RECORD EXTRACTS Start Marker

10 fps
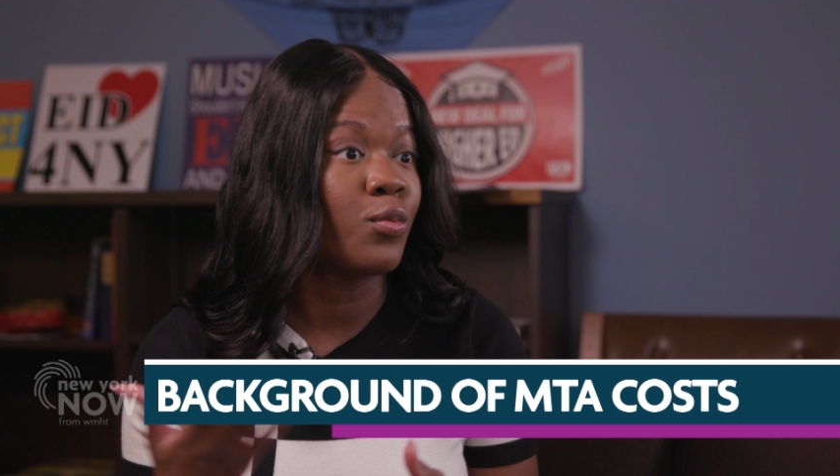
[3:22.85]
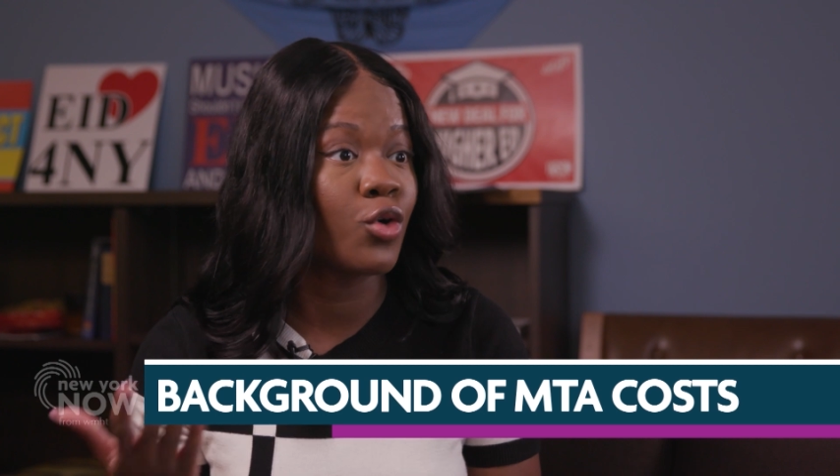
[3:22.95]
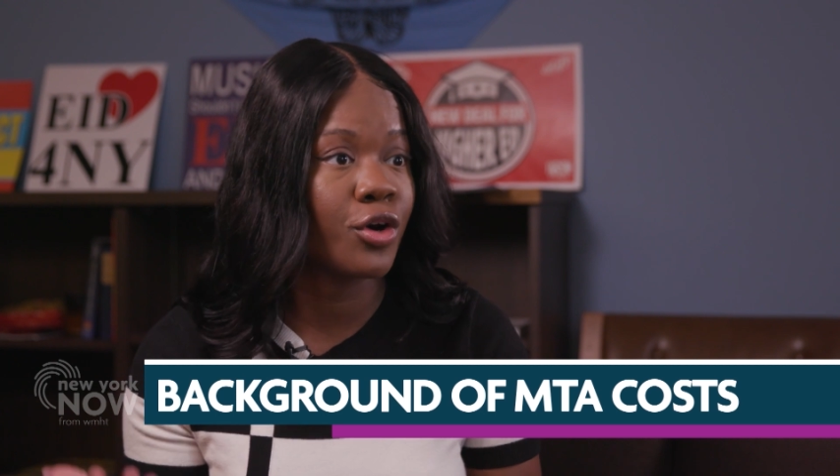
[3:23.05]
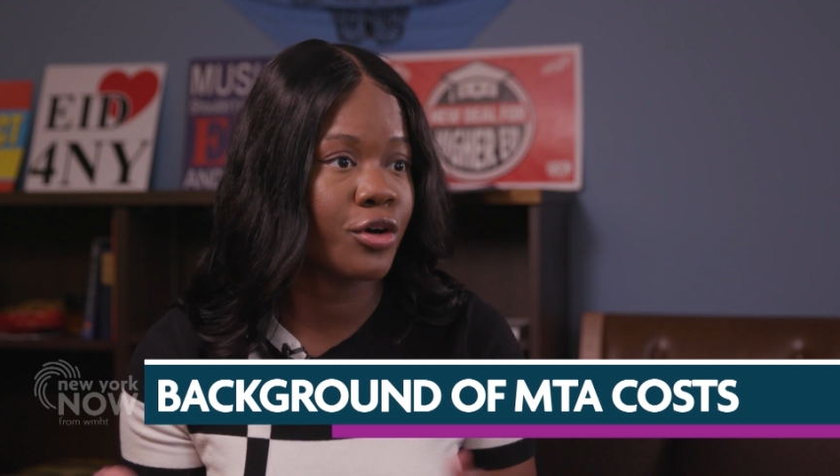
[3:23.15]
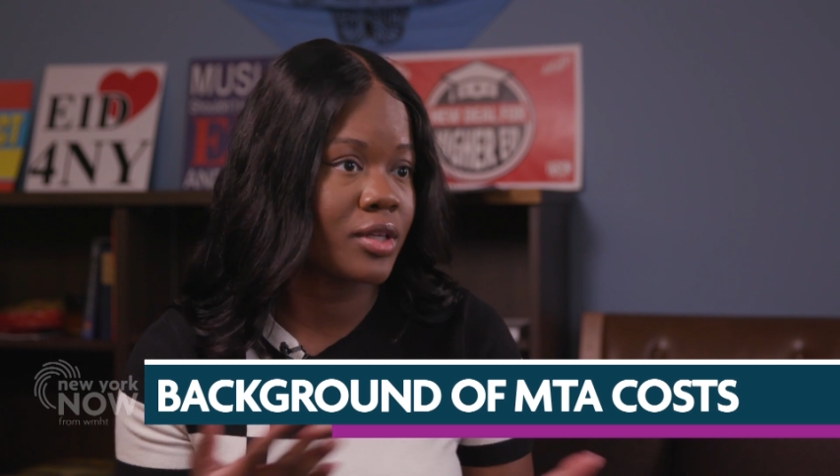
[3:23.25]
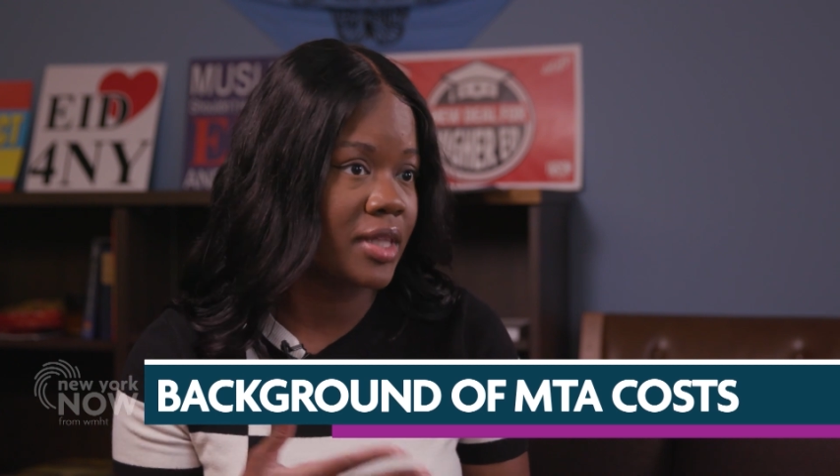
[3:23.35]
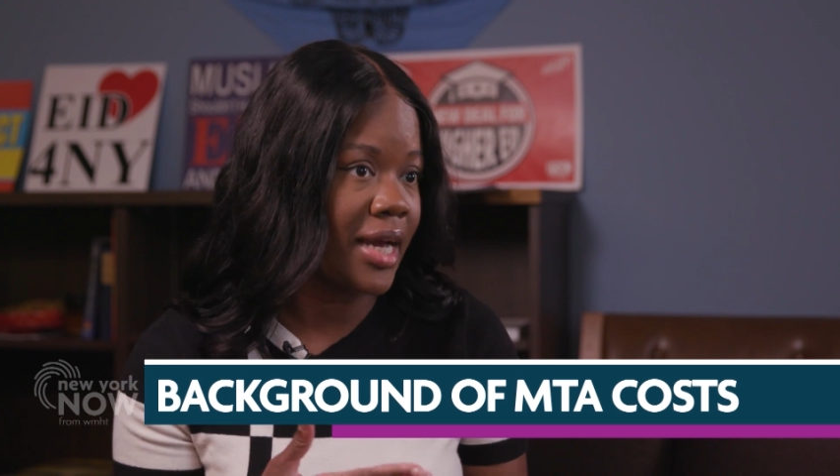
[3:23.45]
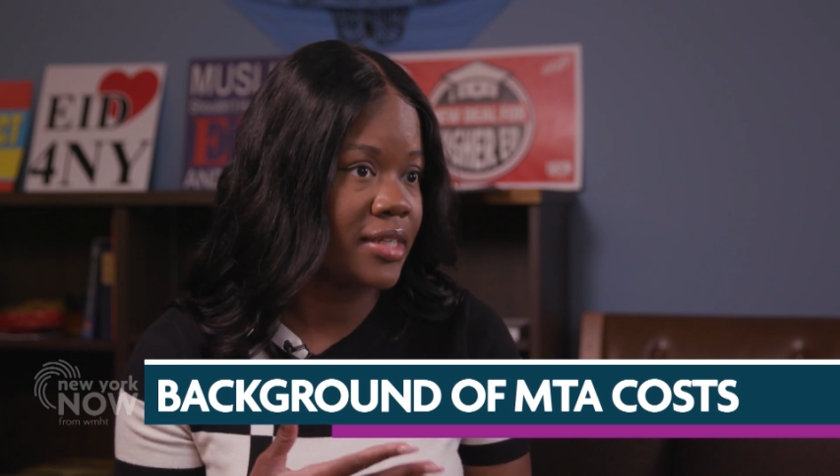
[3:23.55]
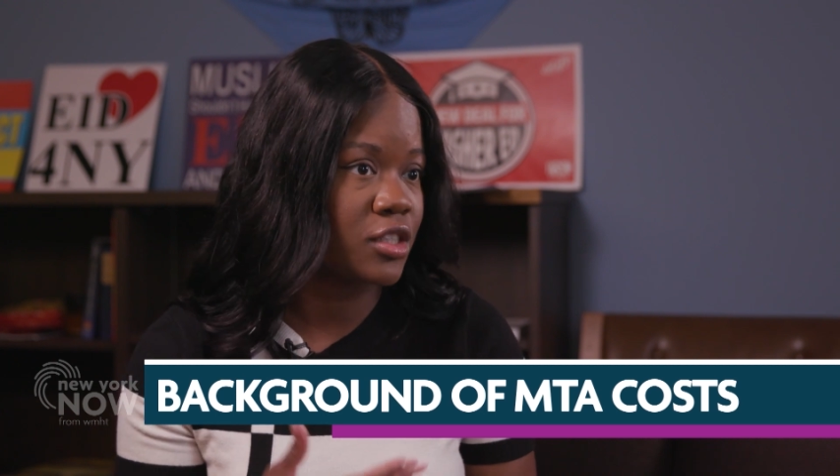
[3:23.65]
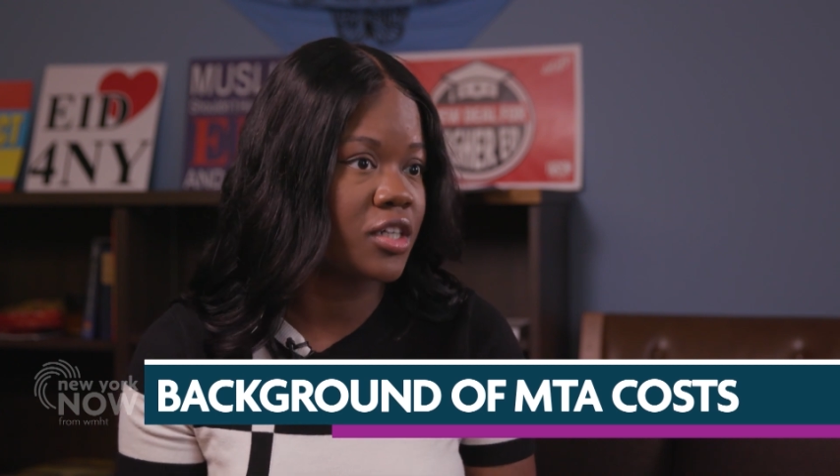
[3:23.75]
more or
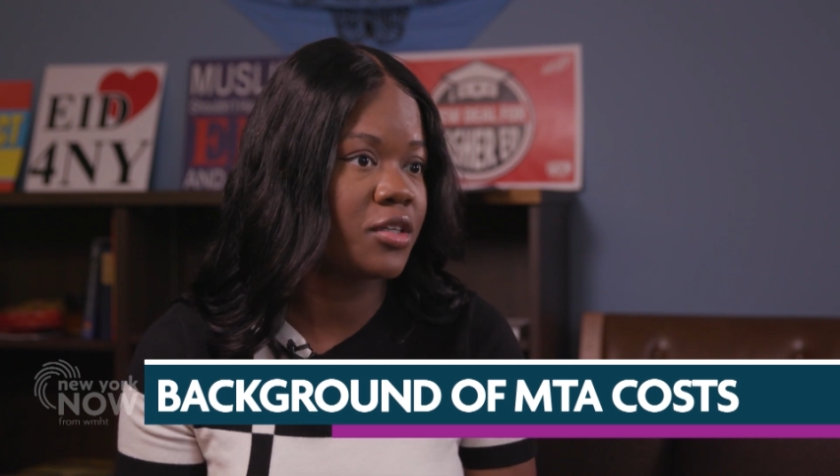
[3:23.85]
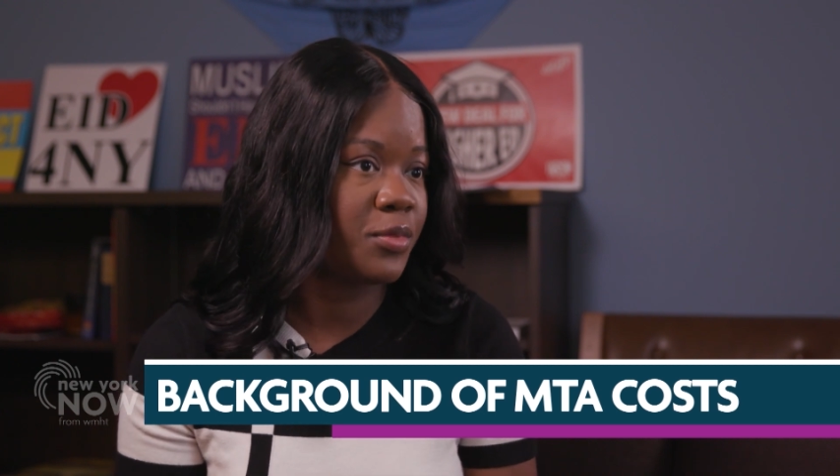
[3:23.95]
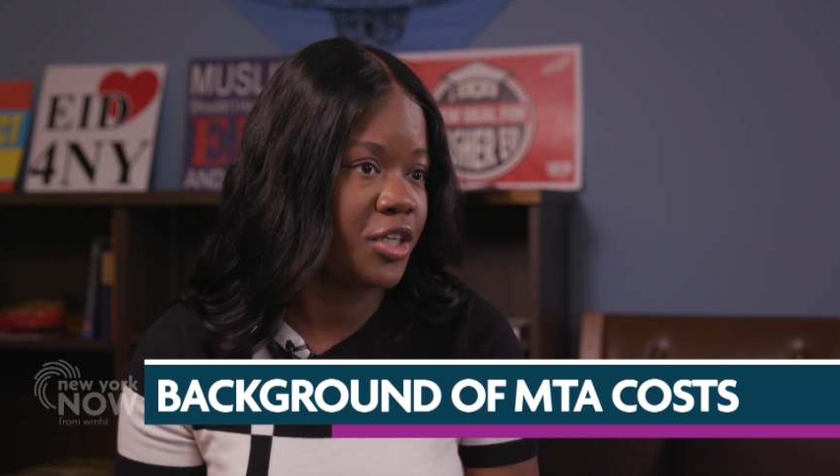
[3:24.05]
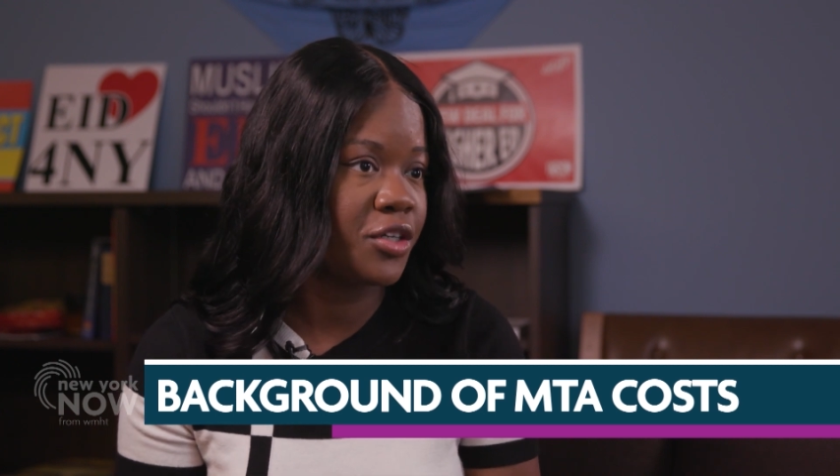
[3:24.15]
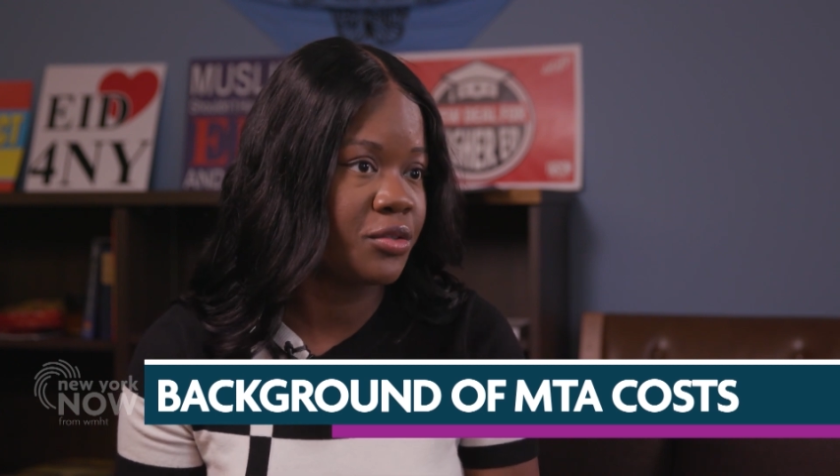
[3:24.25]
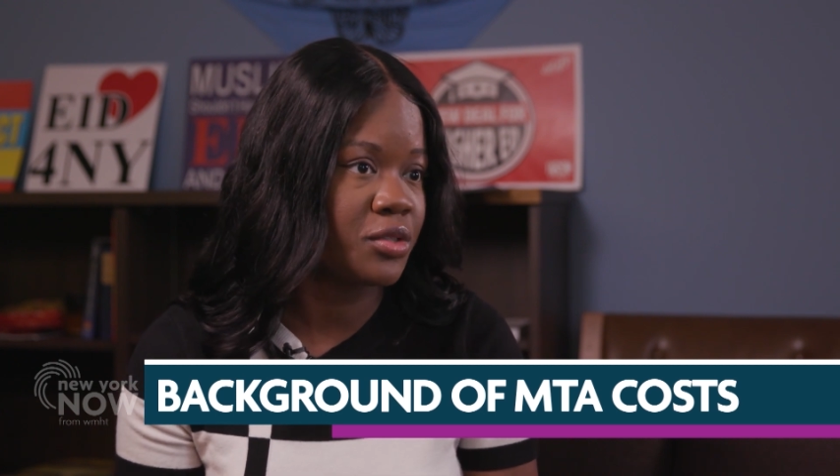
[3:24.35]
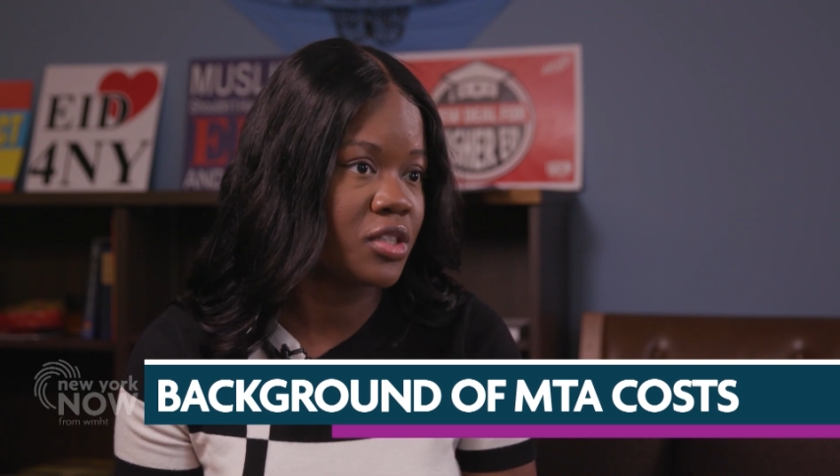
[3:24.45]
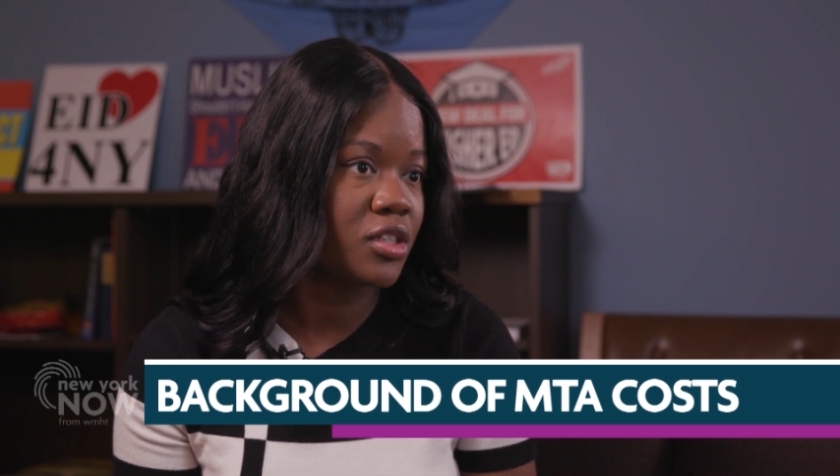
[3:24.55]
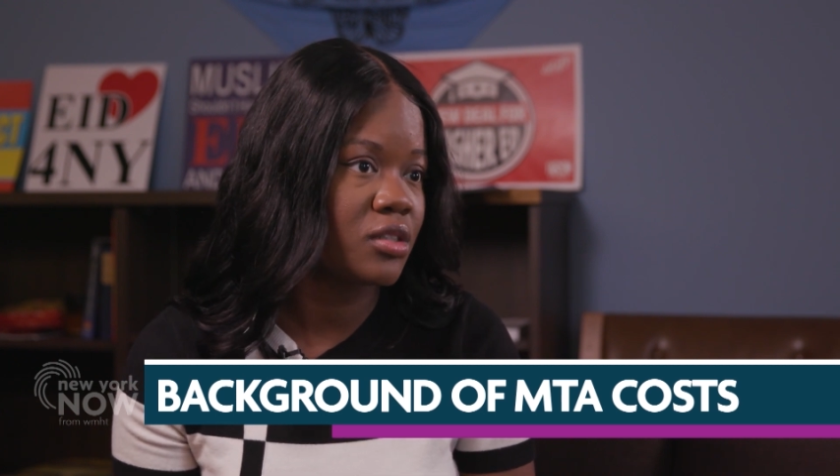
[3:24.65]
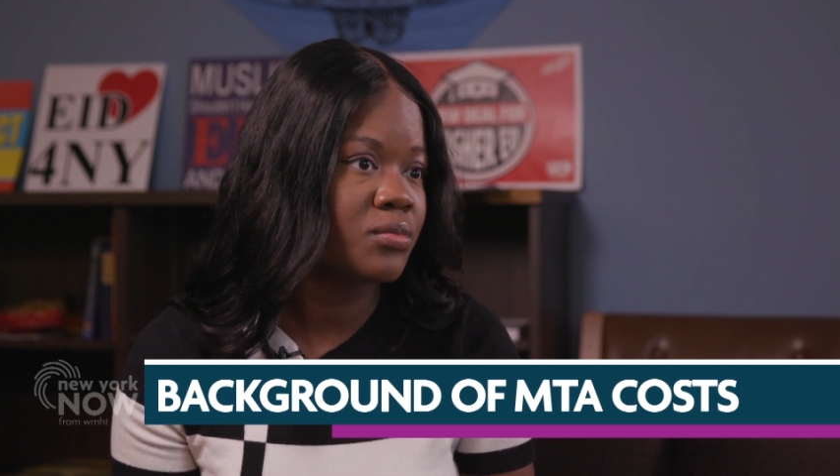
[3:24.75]
less could be used?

RECORD EXTRACTS End Marker

PROMPT:
Repeat each entry exactly. Pictures do not belong in the copy.

EXERCISE RESULT:
10 fps
[3:22.85]
[3:22.95]
[3:23.05]
[3:23.15]
[3:23.25]
[3:23.35]
[3:23.45]
[3:23.55]
[3:23.65]
[3:23.75]
more or
[3:23.85]
[3:23.95]
[3:24.05]
[3:24.15]
[3:24.25]
[3:24.35]
[3:24.45]
[3:24.55]
[3:24.65]
[3:24.75]
less could be used?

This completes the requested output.